The interplay among robots or artificial life units is another area for exploration. Generally speaking the word robot may refer to both physical robots and virtual software agents. Talking to the experts in this field it appears that there is no universal agreement on which machines/devices represent the robots; however, one has the general appreciation that robots could perform tasks including moving around, operating a mechanical limb, sensing and manipulating their environment, and exhibiting intelligent behavior.
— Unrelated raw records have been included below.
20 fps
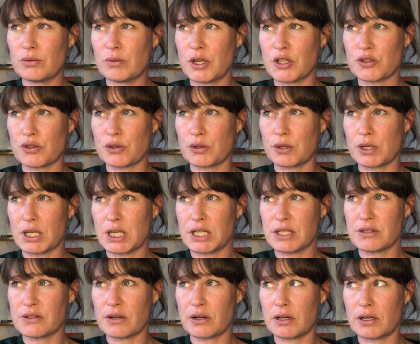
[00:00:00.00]

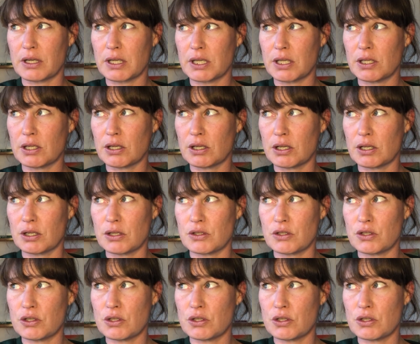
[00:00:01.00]
retrogrades are here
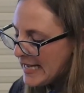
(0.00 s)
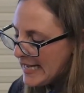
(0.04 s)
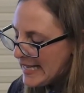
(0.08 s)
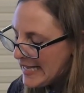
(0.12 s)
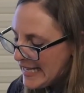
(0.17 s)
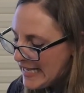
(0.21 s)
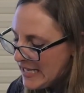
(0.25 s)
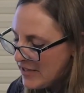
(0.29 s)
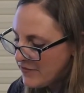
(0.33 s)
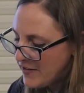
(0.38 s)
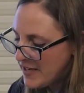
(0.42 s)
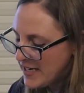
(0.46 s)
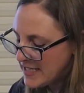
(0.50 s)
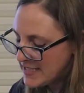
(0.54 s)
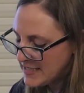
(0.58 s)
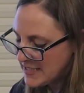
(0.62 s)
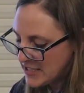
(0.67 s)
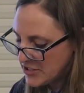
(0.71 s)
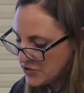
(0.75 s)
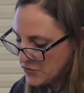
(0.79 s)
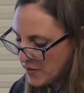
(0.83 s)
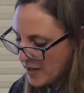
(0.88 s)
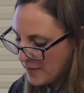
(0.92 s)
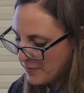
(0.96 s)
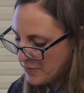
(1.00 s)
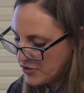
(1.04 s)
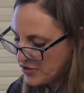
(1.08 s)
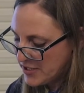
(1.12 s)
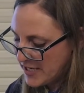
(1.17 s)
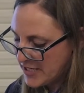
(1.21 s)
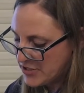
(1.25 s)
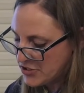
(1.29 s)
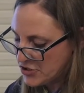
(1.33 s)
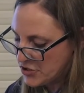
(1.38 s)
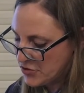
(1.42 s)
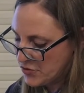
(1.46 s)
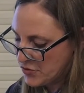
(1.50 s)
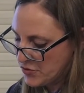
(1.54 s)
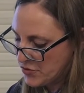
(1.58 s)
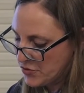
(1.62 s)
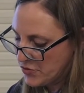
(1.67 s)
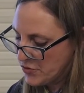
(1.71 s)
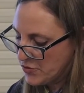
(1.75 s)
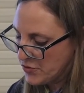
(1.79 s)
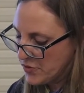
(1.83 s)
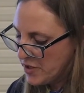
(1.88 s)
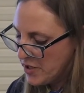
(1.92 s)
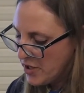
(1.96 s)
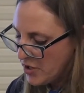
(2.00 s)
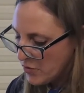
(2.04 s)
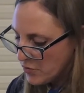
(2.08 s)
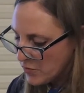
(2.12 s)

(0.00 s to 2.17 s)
Even as his reputation grew,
Particularly, one likes to see behavior that resembles intelligent beings such as humans or other animals. There exists consensus that “robot” signifies an apparatus (machine/device) that can be programmed to perform a variety of physical tasks or actions.
It is perceived that the two distinct ways that robots are different from actual beings are in the arena of cognition and biological features. Regardless of its human-like or dislike appearance robots need programming to function properly. The advent of modern feedback control systems along with advances in computational powers of miniaturized electronics has made modern robots a lot more artificially intelligent. This allows them to perform tasks based on their own sensing of their surroundings and potentially perceived outcomes. This may be performed either by an individual robot or a group (or swarm) of robots. In the swarm scenario, the concept of particle swarm optimization technique could be used to control the movements of the robots. In this manifest the robots rely on their own individual sensing experiences (self-awareness) of the environment and also utilize the collective knowledge (swarm knowledge) of the environment among all of them to guide the robots to move to the desired direction and/or desired outcome, i.e., the dream land! The human-like issues such as jealousy, sympathy, becoming number one, etc., could also be programmed into robots if it becomes necessary in performing the desired tasks more effectively. The field of artificial intelligent is a rapidly growing field and modern electronics
and miniaturized mechanical actuators have allowed the robot designers to make their robots amazingly powerful and self-supporting.
How much flexibility does an individual have in varying its behavior? What is the basis of behavioral plasticity and switching strategies in the context of sociality and under what circumstances should this be deterministic or stochastic?
Different factors underpin individual variation (genetic diversity, pre-adult and adult environmental conditions, learning). Do any have a greater impact on behavior? Do these factors operate on similar genes, gene networks, and physiological pathways?
What are the relative roles of genetic diversity, imprinting, and epigenetic mechanisms on regulating long-term differences in behavior?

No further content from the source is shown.